Opinión

Vacuidad

'Argo hay’ (‘algo hay’). Eso me respondía Pepe el Negro cada vez que yo trataba de convencerlo de la inexistencia de Dios

'Argo hay’ (‘algo hay’). Eso me respondía Pepe el Negro cada vez que yo trataba de convencerlo de la inexistencia de Dios. Eso era cuando yo acababa de debutar en el agnosticismo con la soberbia intelectual que me permitía mi reciente entrada en el ... instituto. Pepe el Negro había recibido este apelativo desde niño, debido a la poderosa acción de la melanina sobre su pellejo. Pero además usaba siempre boina negra y vistió de manera permanente ropa de ese mismo color cuando una serie de difuntos familiares le fueron cayendo encima para que no le quedase otra que ir sometiéndose de forma permanente al luto.

‘Argo tiene que haber’. El Negro se encastillaba tozudamente en este principio metafísico tratando de resistir a mis ataques sobre la imposibilidad de la existencia de un ser superior que, aparte de crearnos, continuase velando por nosotros. Una aseveración fundada sobre la más absoluta ambigüedad, debo decir, hasta el punto de que ni él mismo la comprendía. Si yo trataba de desmontarle ese argumento, impregnado a mi juicio de evidente ingenuidad teológica, retándolo a que me explicara qué era ese ‘argo’, su respuesta lo llevaba a enrocarse de nuevo: ‘No zé, pero argo tiene que haber’.

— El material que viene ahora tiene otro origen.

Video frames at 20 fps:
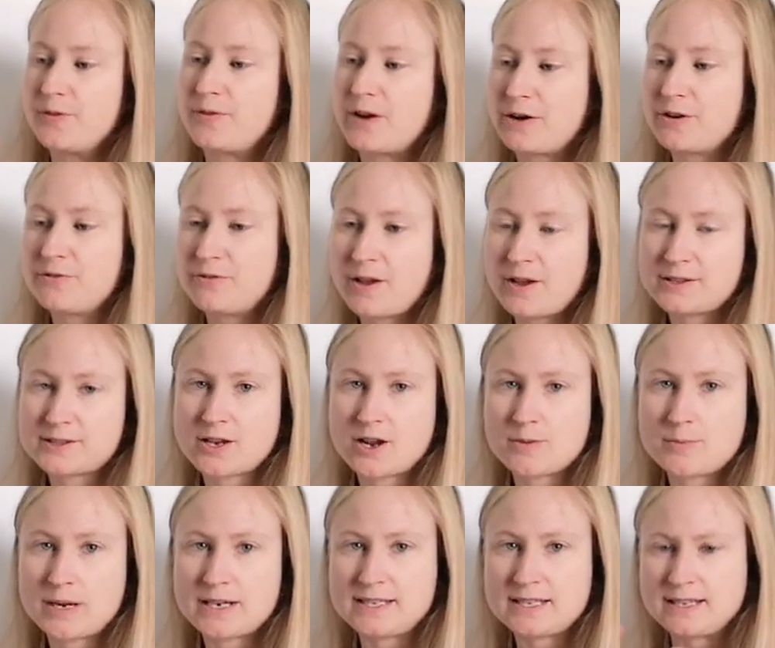The very first
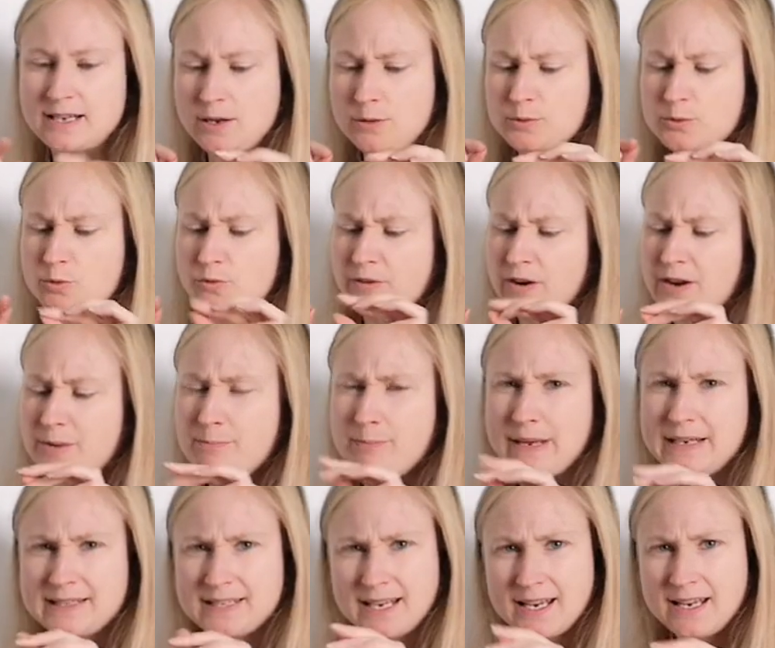time I did it, it was all very
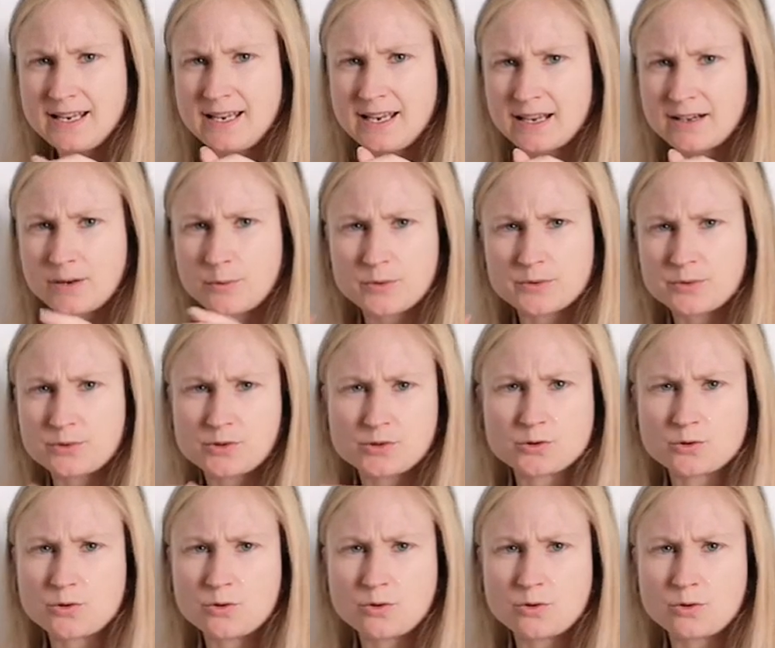bitty, and I wasn't
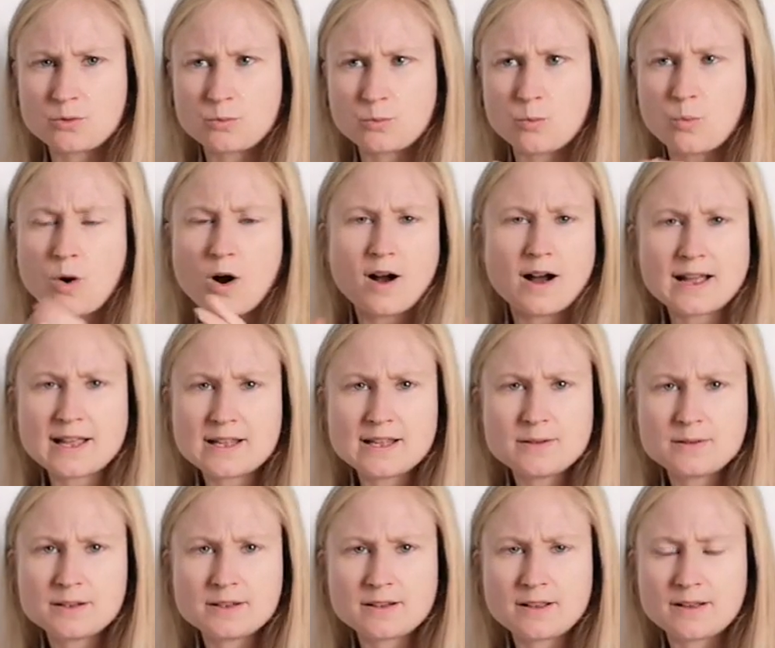sure
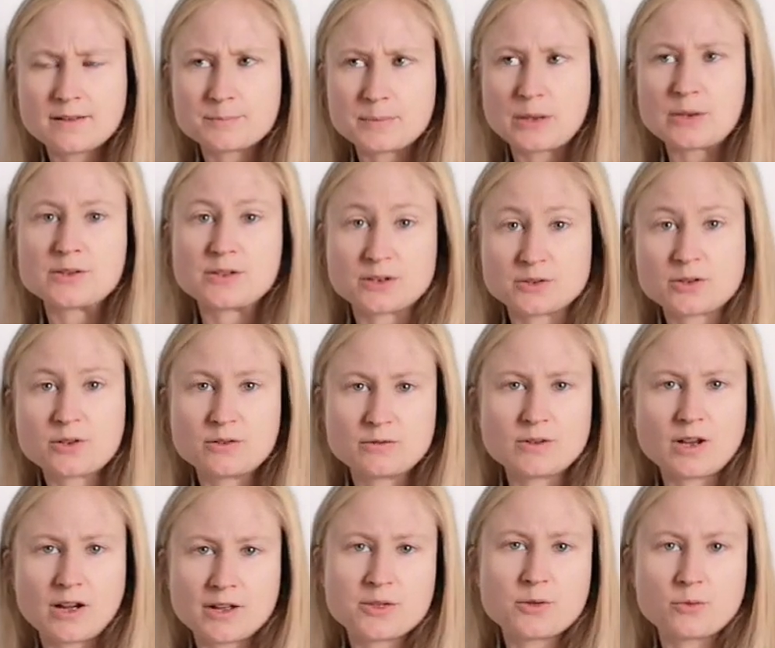why, because I
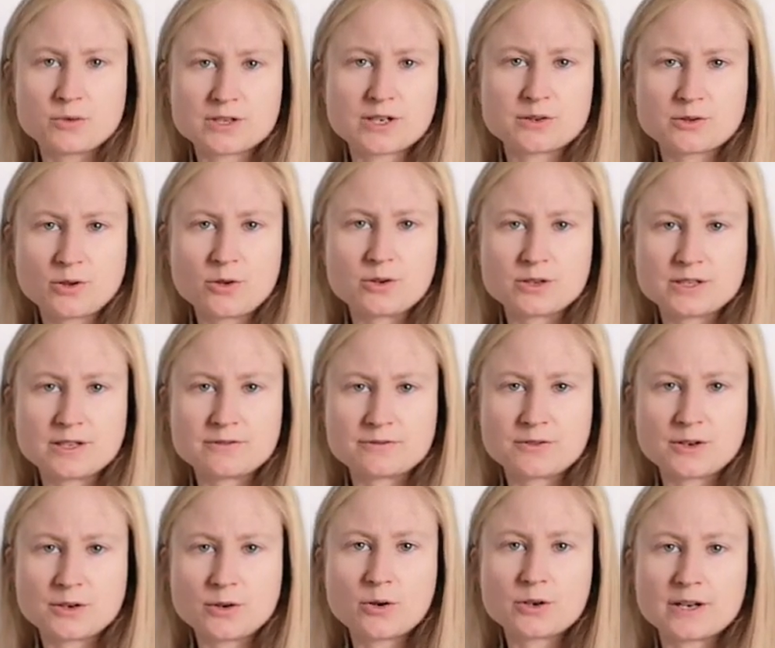thought I'd cooked
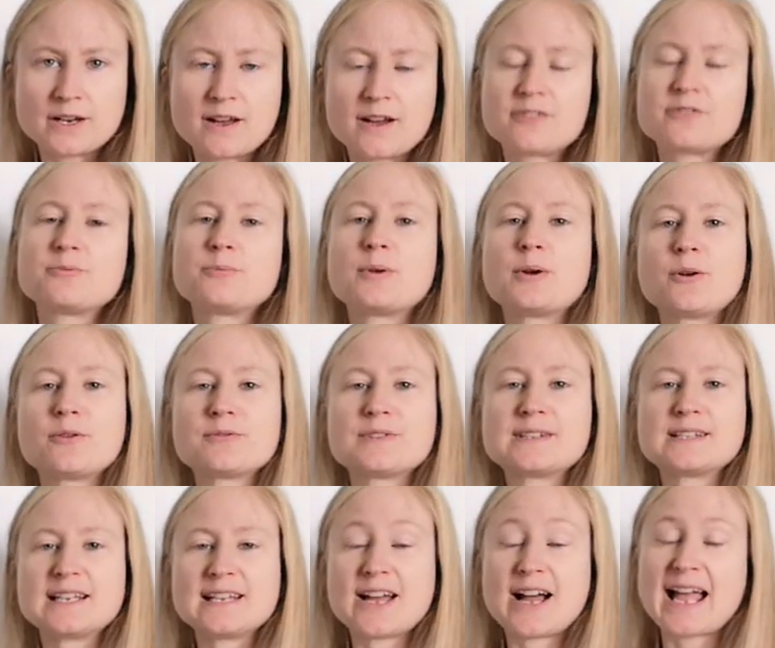it for long enough, but
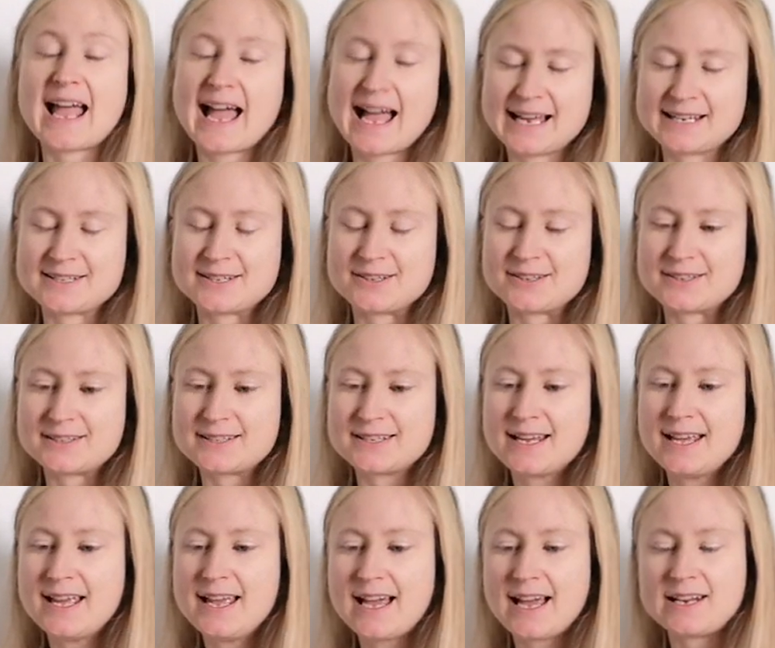obviously I
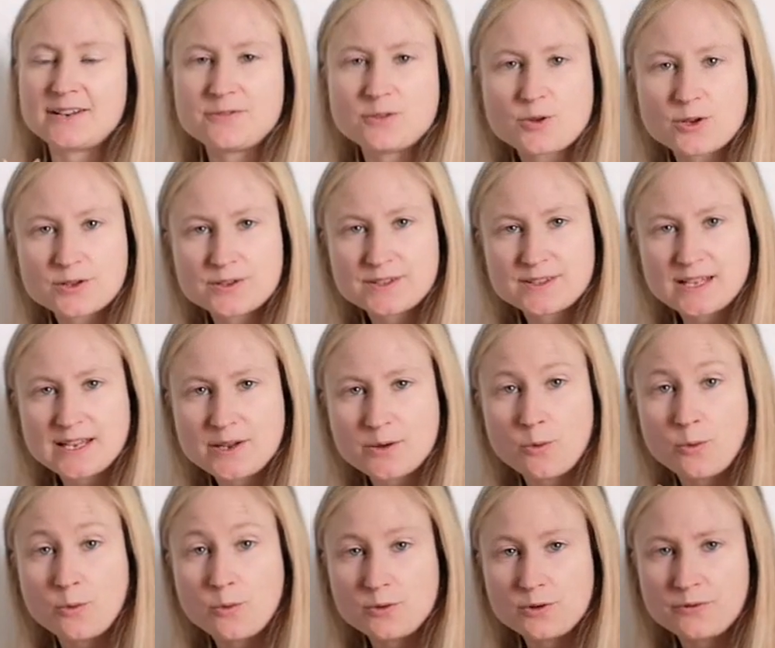hadn't. And if you can
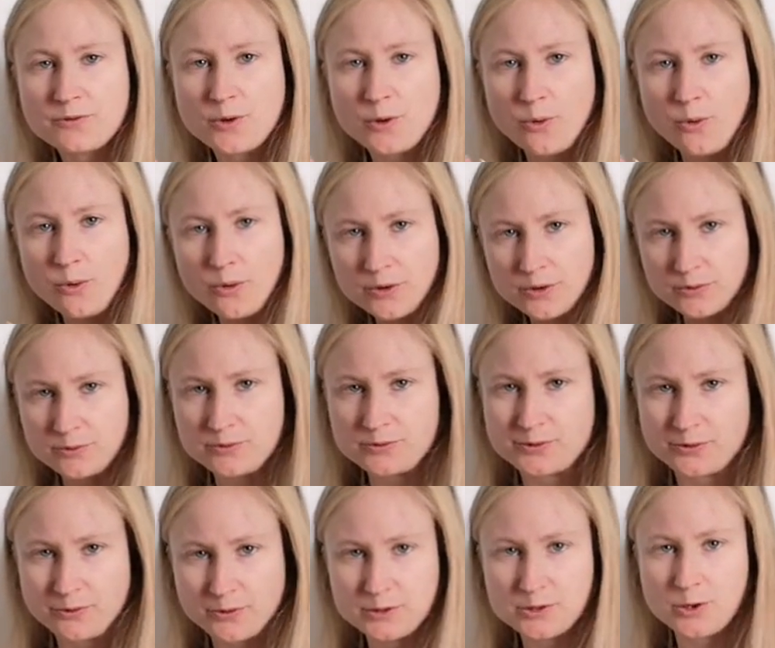see all of the
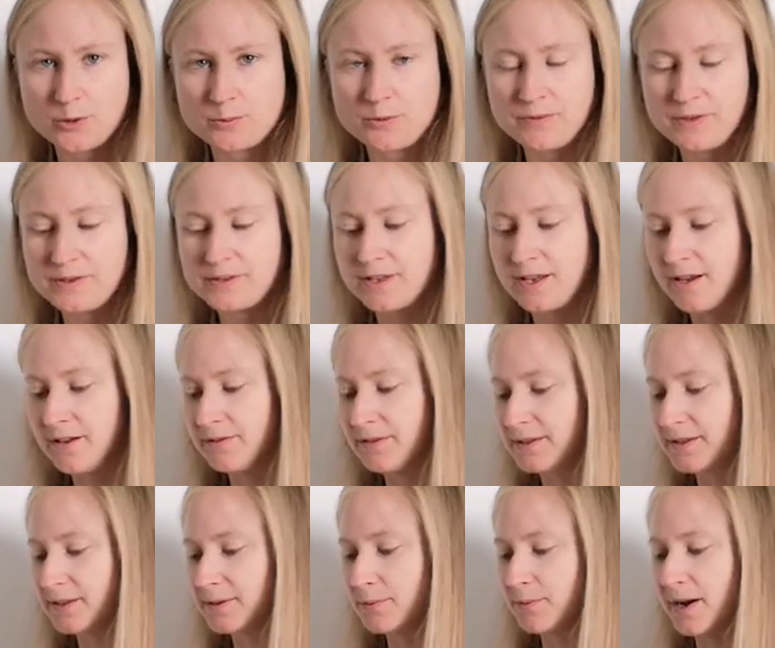oils on the top of the
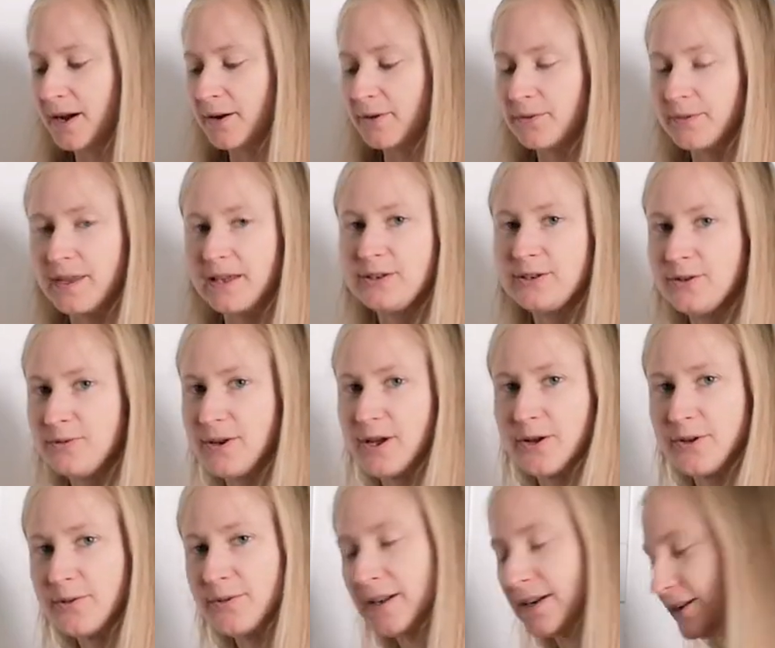surface as well, then you
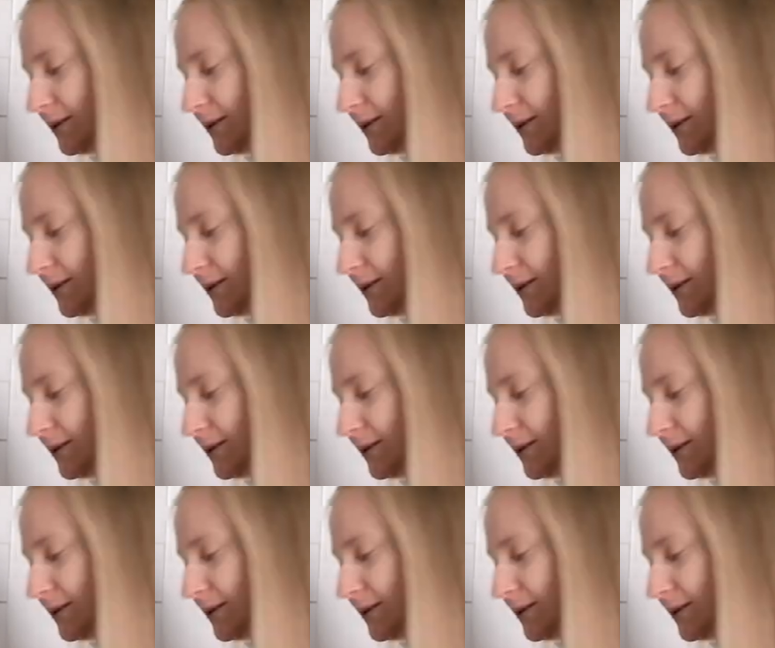know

Nuestros pulsos existenciales tenían lugar en la tasca de mi padre. Pared con pared, como quien dice, con la iglesia de Santiago. Pabellón de reposo bullicioso, hospital de día abierto hasta considerables horas de la noche a los parroquianos que asiduamente acudían para liberarse, mediante elevadas dosis de nicotina y alcoholes, de las cadenas laborales y preterir, si acaso ilusamente, los conflictos de familia. Una especie de gabinete psiquiátrico regentado por el doctor Barberá. Allí, Pepe el Negro y yo nos enzarzábamos en nuestras disputas dogmáticas, amparado yo en mi razón de bachiller imberbe y él únicamente en su intuición, ambigua, como digo, pero no por ello menos acerada. Refiriéndose con su ‘argo’ a una difusa dimensión quizás cercana a aquella con la que, dentro del templo colindante, las beatas trataban de entrar en contacto por medio del mantra vespertino del rosario.

Hoy en día, tras haber invertido años en mi continuado afán por apuntalar mi razón agnóstica en el terreno firme de lecturas científicas y filosóficas, esa incesante búsqueda me ha llevado a aventurarme por los profundos caminos del budismo zen. Las enseñanzas de Nishitani Keiji han venido a ocupar de algún modo el sitio vacío dejado en mi conciencia por la obstinación teológica, e incluso ontológica, de Pepe el Negro. Keiji nos habla de que la ilusión de este mundo de formas en que vivimos encuentra su último fundamento en la vacuidad de una nada a la cual regresa el ser una vez consigue liberarse de las formas. Nada donde hunde sus raíces nuestro verdadero yo.

Llevando estas ideas abstractas del budismo mahayana al terreno concreto de la tasca y al de los seres humanos de carne y hueso, podría decir que Pepe el Negro y yo, en nuestra discusión, adoptábamos la postura egocéntrica propia de nuestras formas humanas, emergidas de un nivel puro más allá de lo humano, donde los seres aparentemente independientes de todas las cosas del mundo constituyen un todo único. A esta ‘soledad abisal’, como la llama Keiji, era sin duda a la que, sin saberlo, se estaba queriendo referir mi émulo con su concepto ambiguo de ‘argo’. Así que, aun de manera póstuma, he de rendirme al argumento de Pepe el Negro, admitiendo que la razón no ha de prevalecer siempre sobre la intuición.